A buyer can acquire a 99%-recurring-revenue commercial cleaning business in a professional-grade coastal New Hampshire market — 35 contracted clients averaging three-plus year tenures, five tenured W-2 employees, written SOPs, all equipment owned free and clear, zero active churn, 85% revenue growth over four years, SBA pre-approved financing, and a 3.0x SDE entry multiple — for $75,000 cash down. Post-debt-service cash flow from day one is approximately $155,000–$165,000. If the 2026 revenue projection holds, that figure moves to $195,000–$215,000. The owner steps back at ten hours per month. This is the deal profile most buyers spend years looking for and rarely find priced at 3.0x.

Sourcing Note

Sourced via BizBuySell public listing — Ad #2517246 (HS Listing ID-71620). The Docket does not have a placement relationship with the listing broker, the selling intermediary, or the seller. This Dossier is independent editorial review based on publicly available listing materials. The full scoring framework is available here.

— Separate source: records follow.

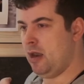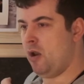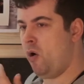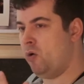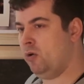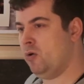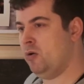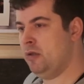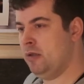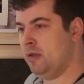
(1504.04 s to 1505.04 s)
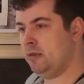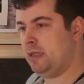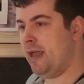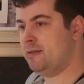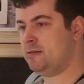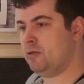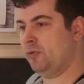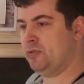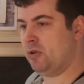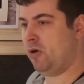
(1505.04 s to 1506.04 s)
longer taste
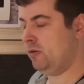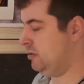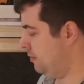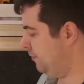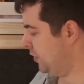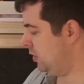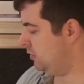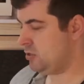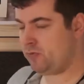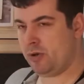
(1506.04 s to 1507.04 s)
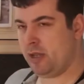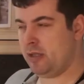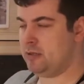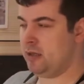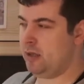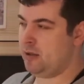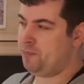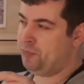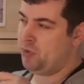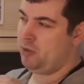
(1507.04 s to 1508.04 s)
of salt. This one is
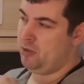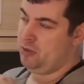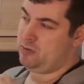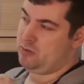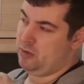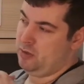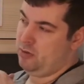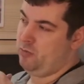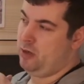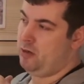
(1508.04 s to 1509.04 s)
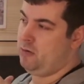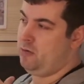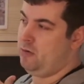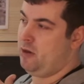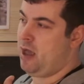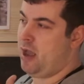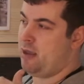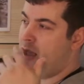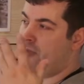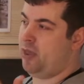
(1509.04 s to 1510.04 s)
when
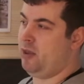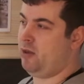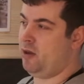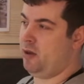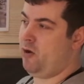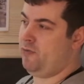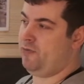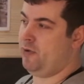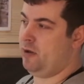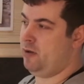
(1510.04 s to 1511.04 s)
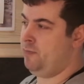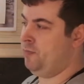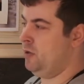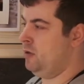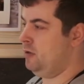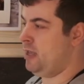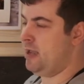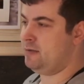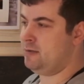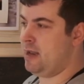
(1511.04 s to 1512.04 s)
I think of
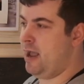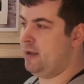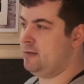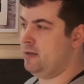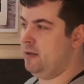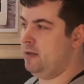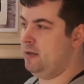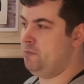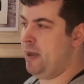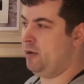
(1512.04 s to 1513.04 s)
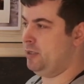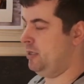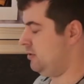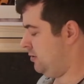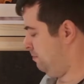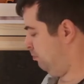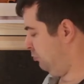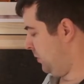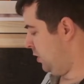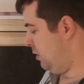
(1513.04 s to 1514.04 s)
tastes like in melodies,
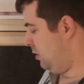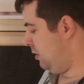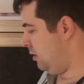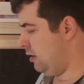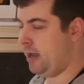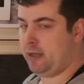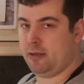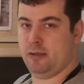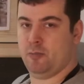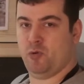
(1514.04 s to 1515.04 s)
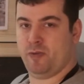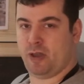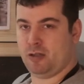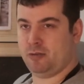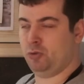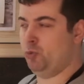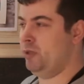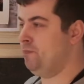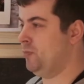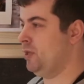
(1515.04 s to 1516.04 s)
like in the movie Ratatouille.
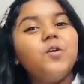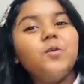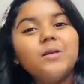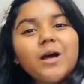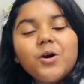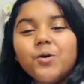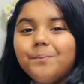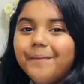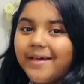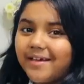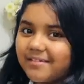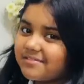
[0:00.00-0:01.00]
hula
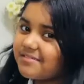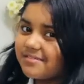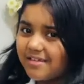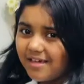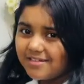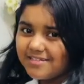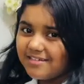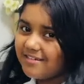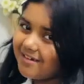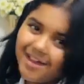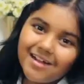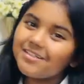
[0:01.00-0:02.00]
hooping,
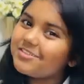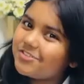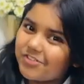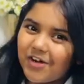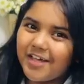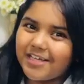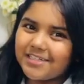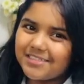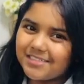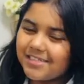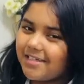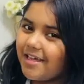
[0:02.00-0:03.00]
skating and drawing.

The Docket's scoring represents independent editorial judgment based on publicly available information at the time of review. Scores are not investment advice, recommendations to acquire or not acquire, projections of future returns, or representations about the accuracy of any seller's disclosures. All acquisition decisions are the sole responsibility of the subscriber. The Docket is not a registered investment advisor, broker-dealer, or fund manager.